[Extracted records]
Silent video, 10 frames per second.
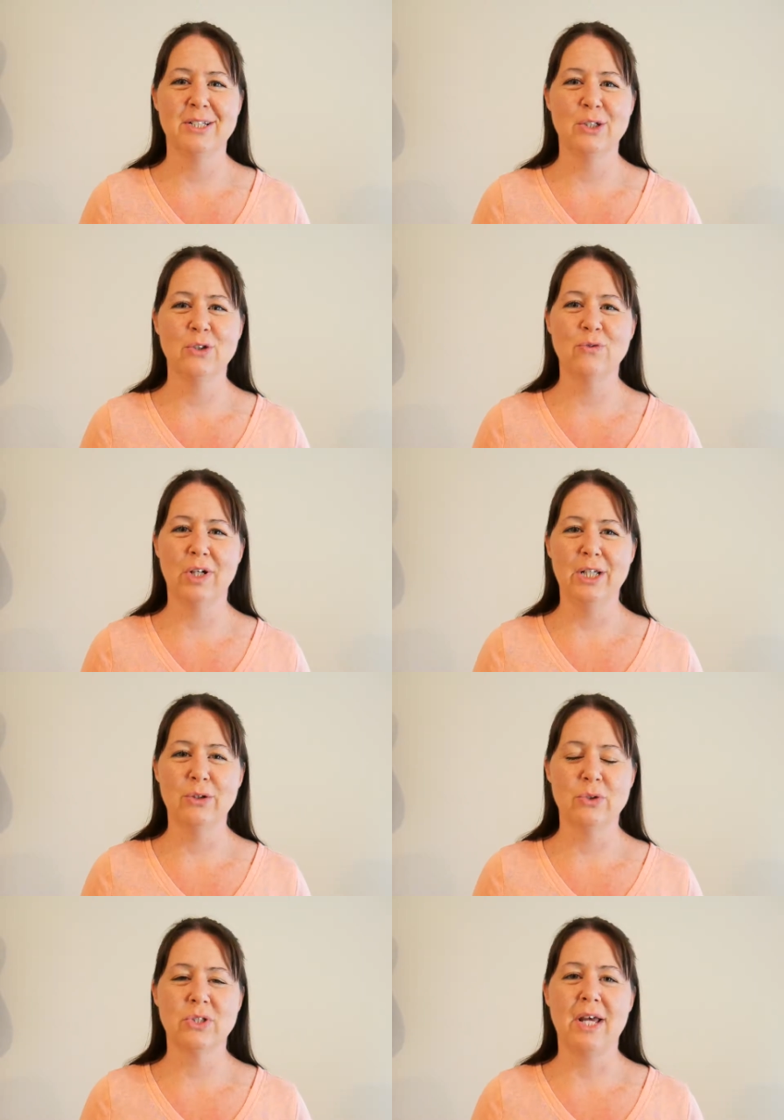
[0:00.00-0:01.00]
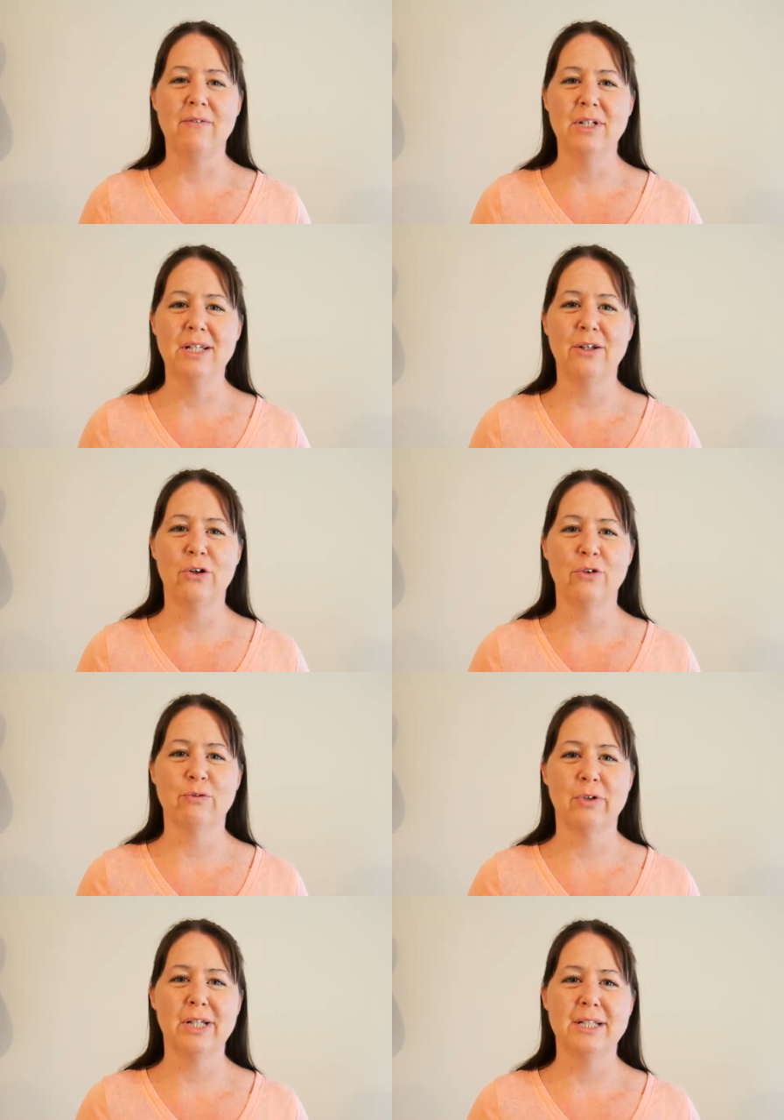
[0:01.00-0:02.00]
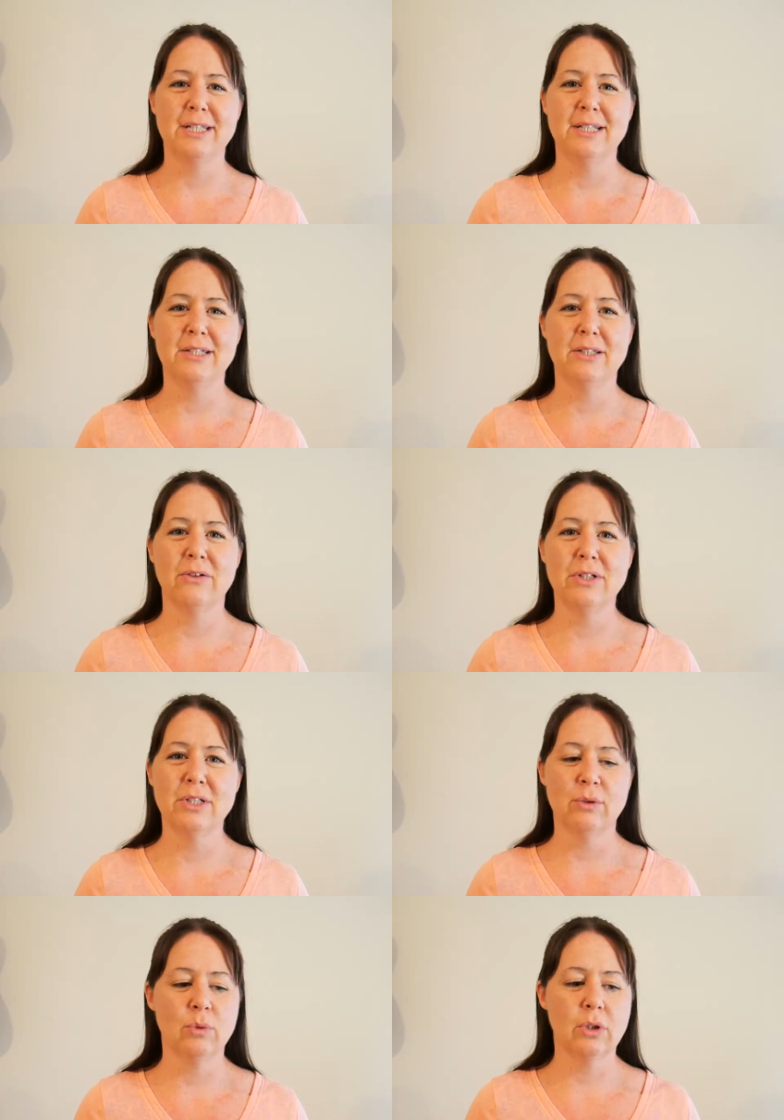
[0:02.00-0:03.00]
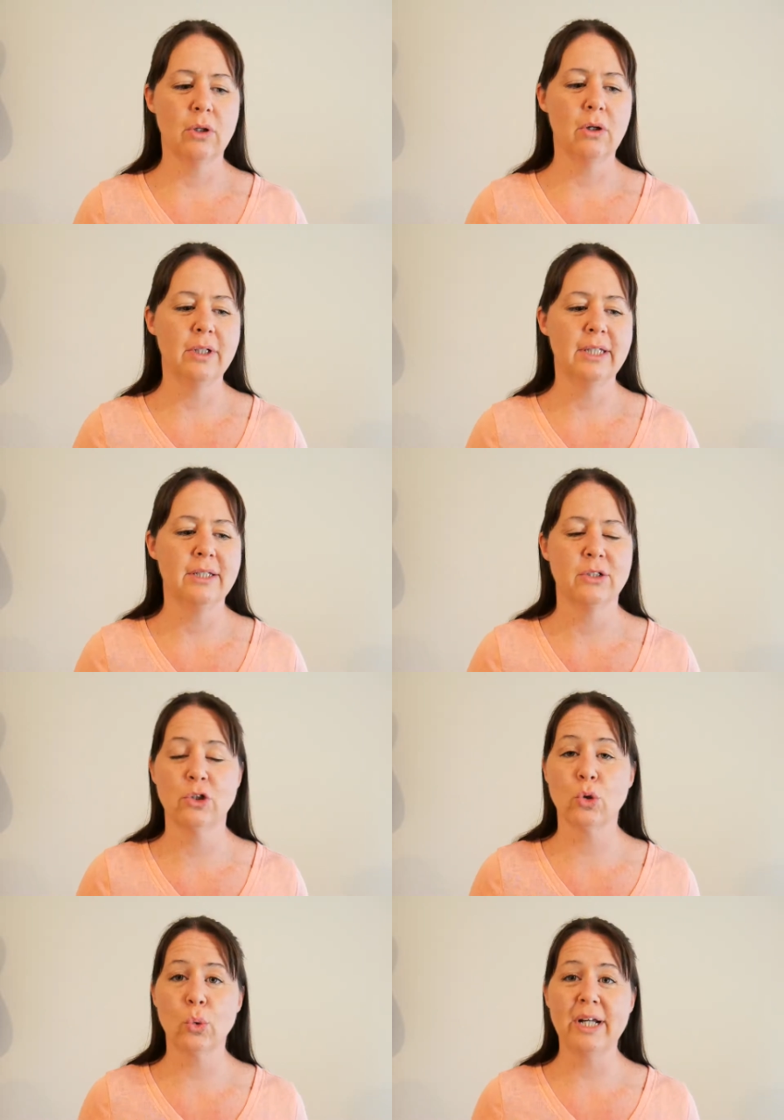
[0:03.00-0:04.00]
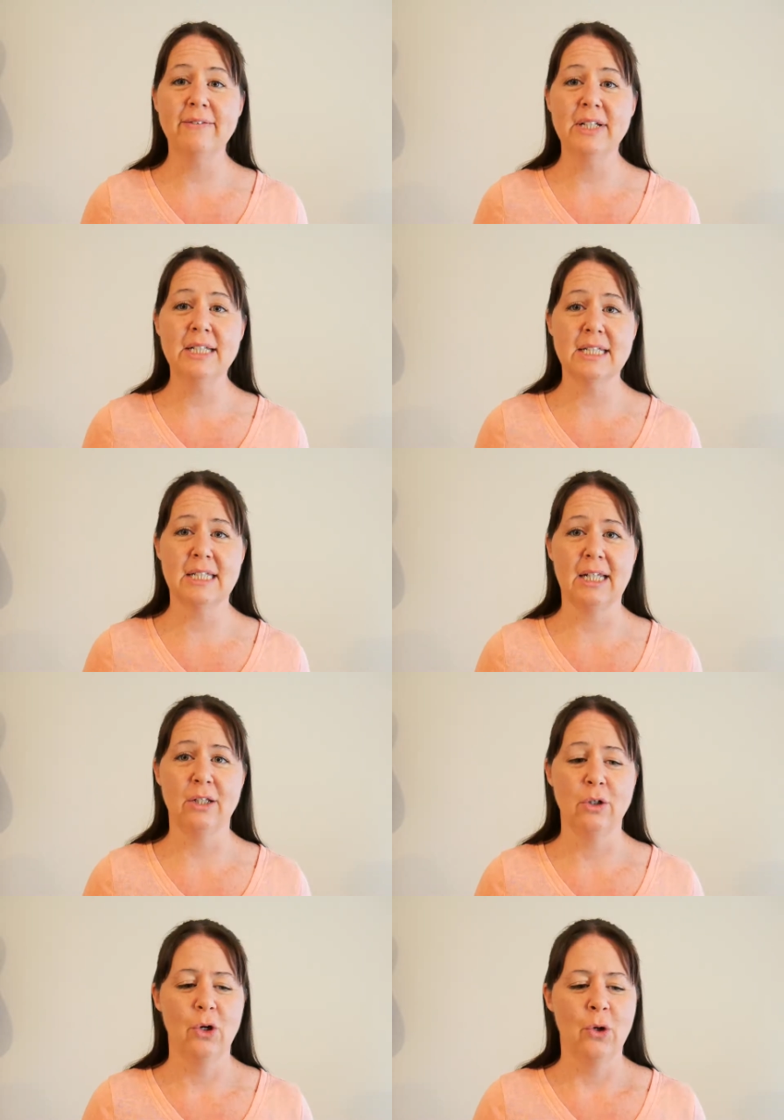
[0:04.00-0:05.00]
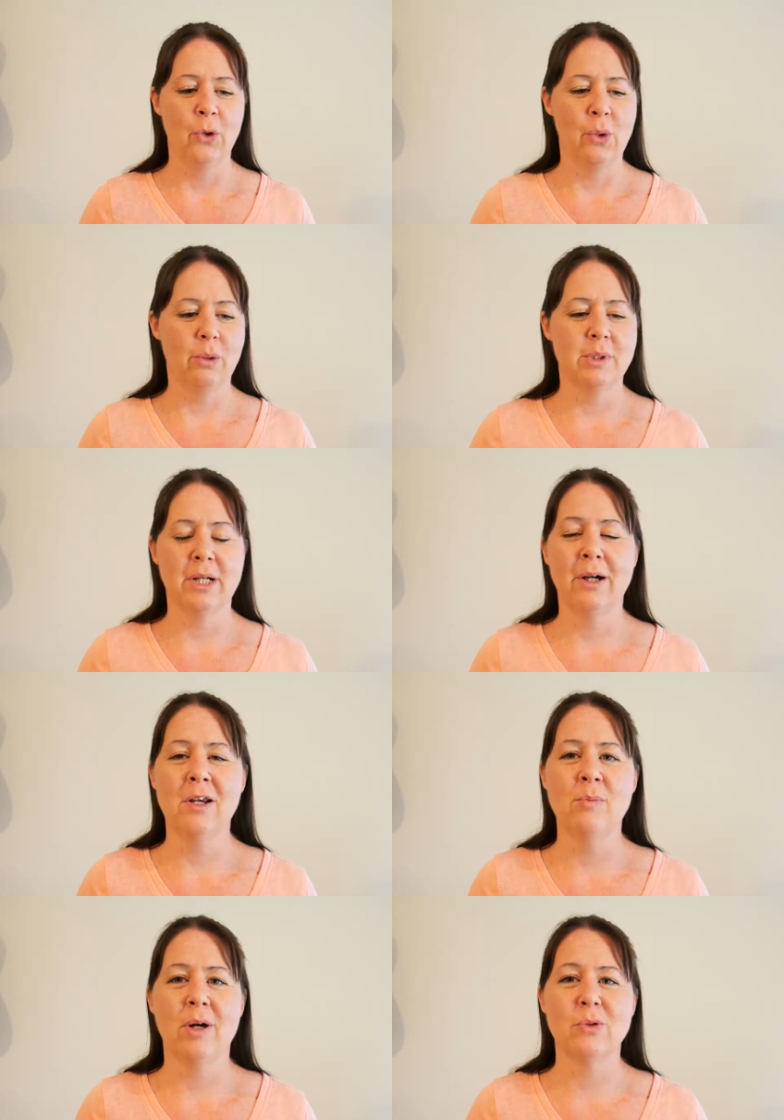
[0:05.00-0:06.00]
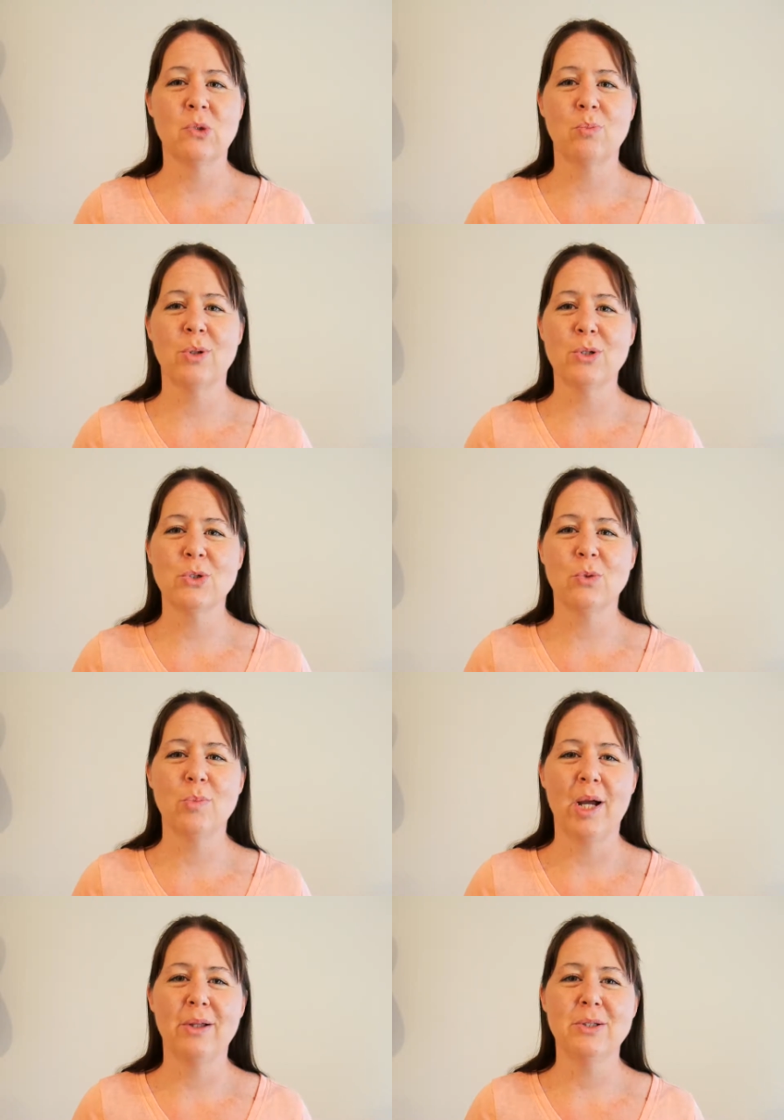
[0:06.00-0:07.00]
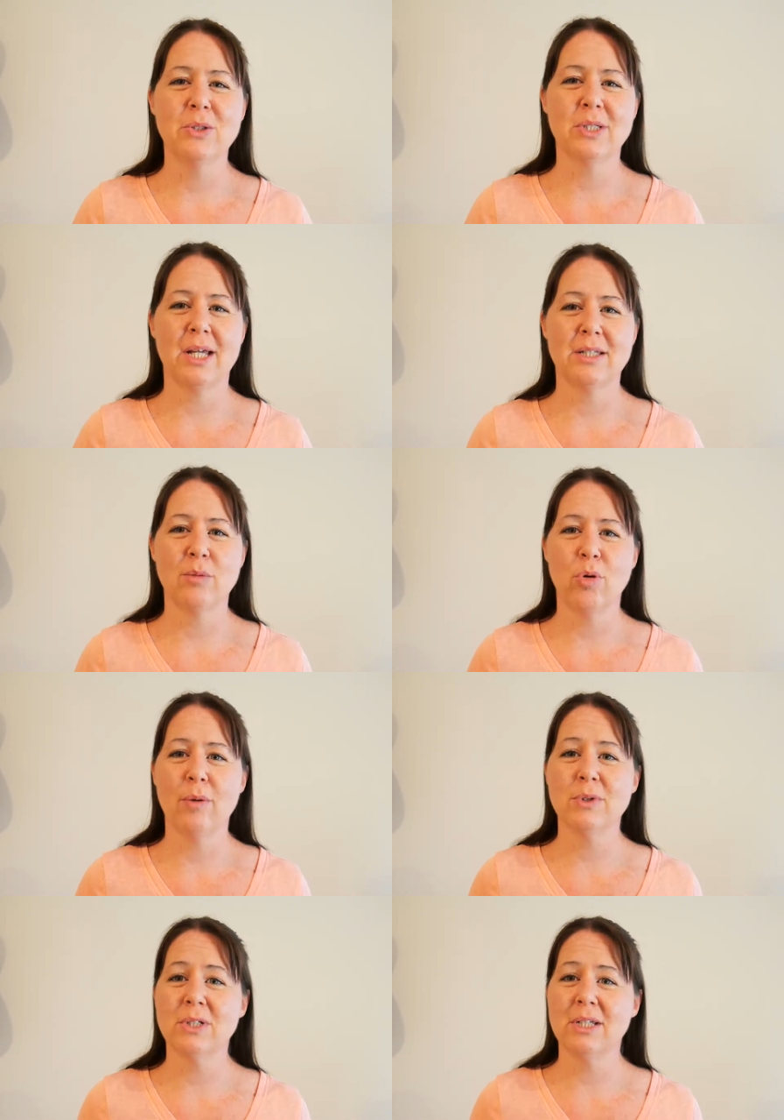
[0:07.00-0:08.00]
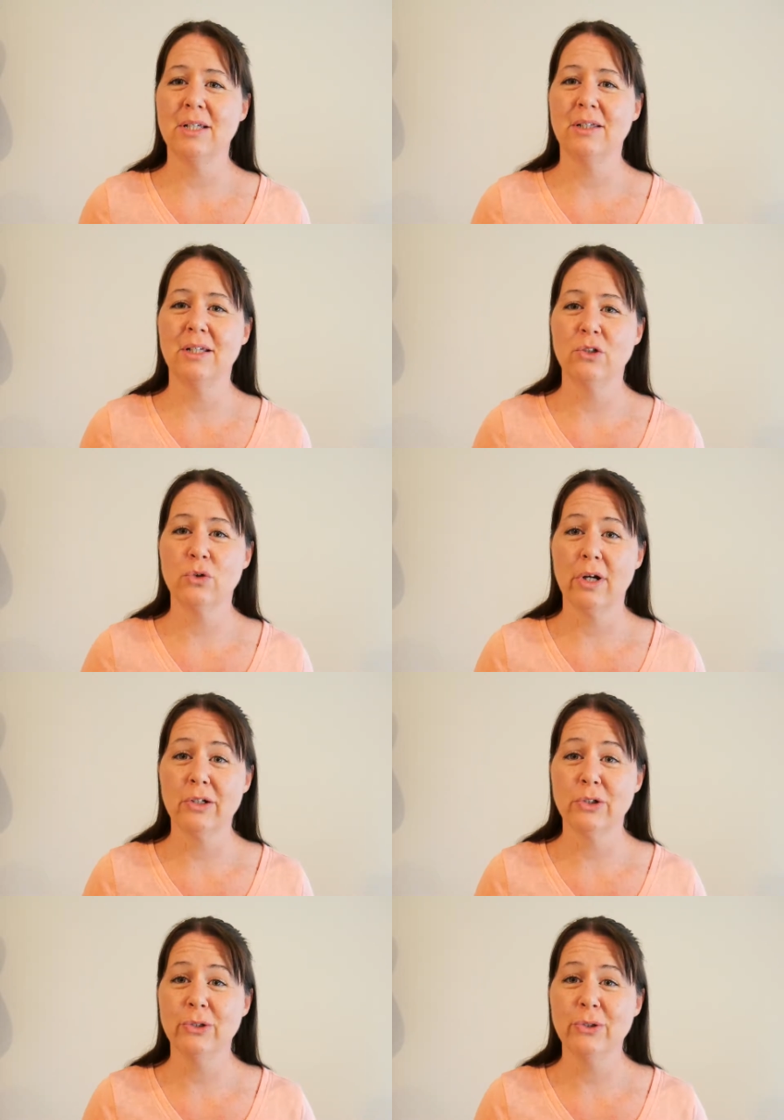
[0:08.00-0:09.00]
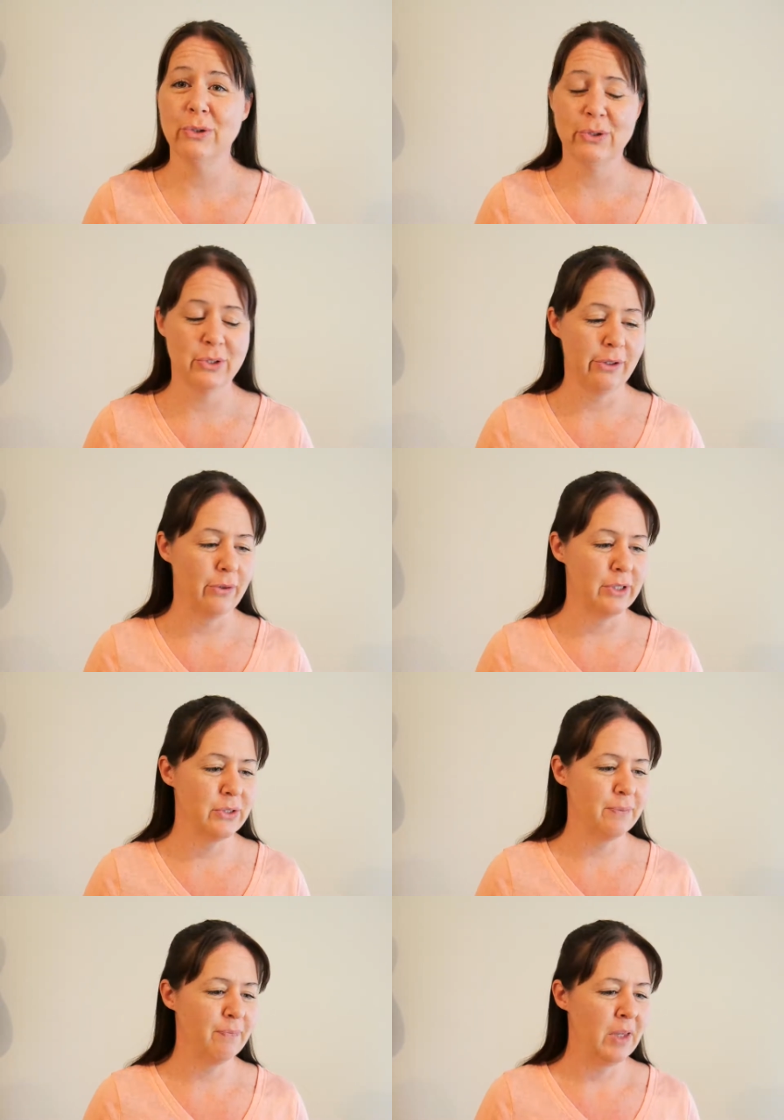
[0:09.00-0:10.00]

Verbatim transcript: This is video seven in our Free Indeed series, and we're calling this Craving Sin. We're going to be talking about spiritual balance, as I promised in the introduction to this series.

▶ [DIRECTIONS FOR THIS TASK]:
Leave the pictures out and repeat exactly the lines from the beginning of the records to the line bearing "[0:09.00-0:10.00]", both ends counted.

▶ [EXPECTED ANSWER]:
Silent video, 10 frames per second.
[0:00.00-0:01.00]
[0:01.00-0:02.00]
[0:02.00-0:03.00]
[0:03.00-0:04.00]
[0:04.00-0:05.00]
[0:05.00-0:06.00]
[0:06.00-0:07.00]
[0:07.00-0:08.00]
[0:08.00-0:09.00]
[0:09.00-0:10.00]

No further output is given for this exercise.